[Saved data entries]
***
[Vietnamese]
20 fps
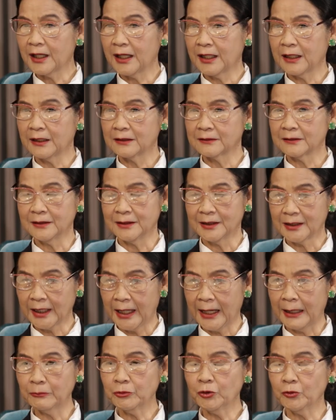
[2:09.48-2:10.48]
là tình
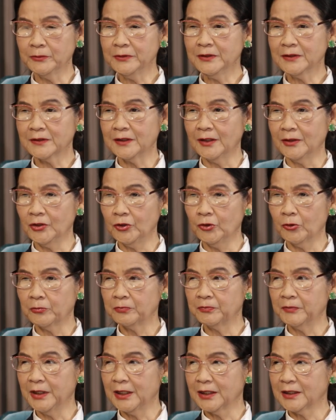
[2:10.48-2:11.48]
cảm cũng như tình dục
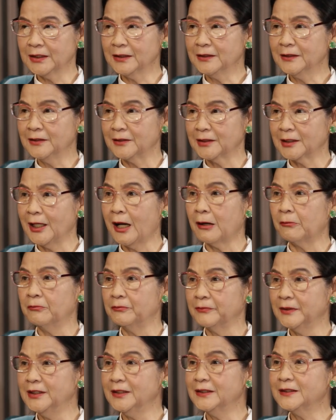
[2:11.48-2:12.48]
về cái người
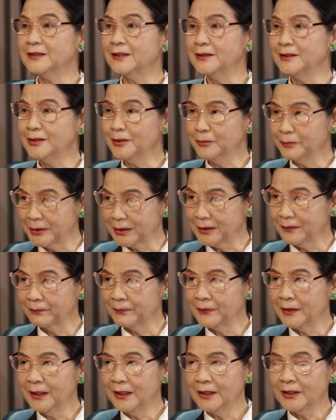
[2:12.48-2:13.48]
đồng giới tính với mình
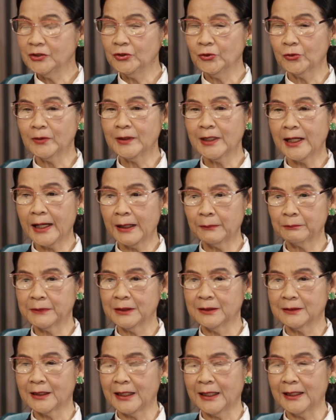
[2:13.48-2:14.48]
ví dụ nam
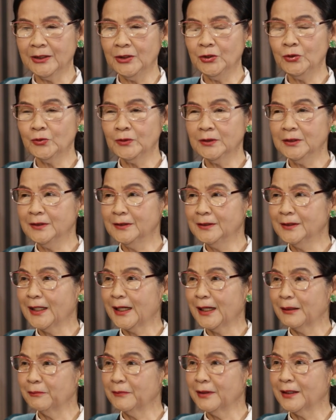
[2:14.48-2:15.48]
thì phải yêu thương
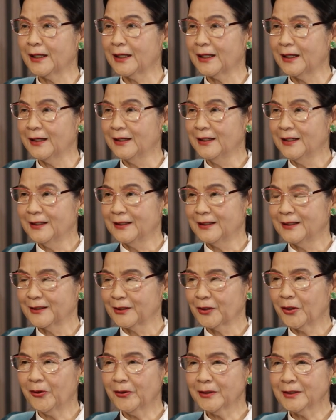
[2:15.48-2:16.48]
nam là ờ,
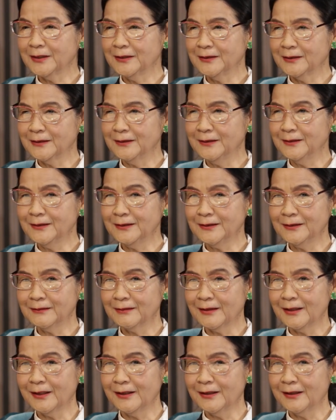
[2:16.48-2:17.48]
có cái tính
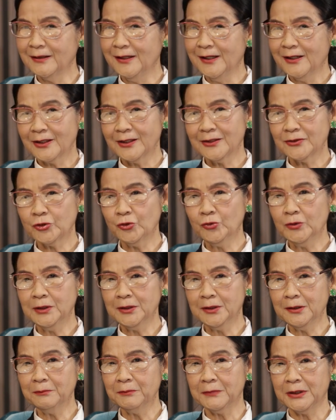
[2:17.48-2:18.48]
ờ, cái xu
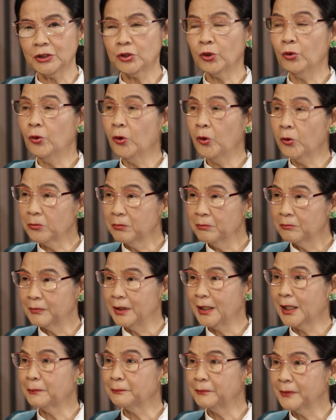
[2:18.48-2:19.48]
hướng bị thu hút
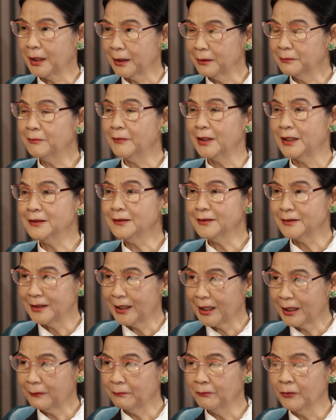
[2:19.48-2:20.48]
bị hấp dẫn bởi người
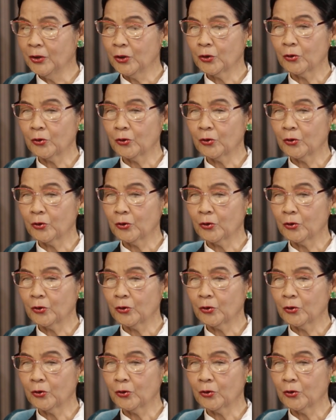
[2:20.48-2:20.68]
nam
***
The records above should be repeated exactly, with every picture omitted.

● Finished task
[Vietnamese]
20 fps
[2:09.48-2:10.48]
là tình
[2:10.48-2:11.48]
cảm cũng như tình dục
[2:11.48-2:12.48]
về cái người
[2:12.48-2:13.48]
đồng giới tính với mình
[2:13.48-2:14.48]
ví dụ nam
[2:14.48-2:15.48]
thì phải yêu thương
[2:15.48-2:16.48]
nam là ờ,
[2:16.48-2:17.48]
có cái tính
[2:17.48-2:18.48]
ờ, cái xu
[2:18.48-2:19.48]
hướng bị thu hút
[2:19.48-2:20.48]
bị hấp dẫn bởi người
[2:20.48-2:20.68]
nam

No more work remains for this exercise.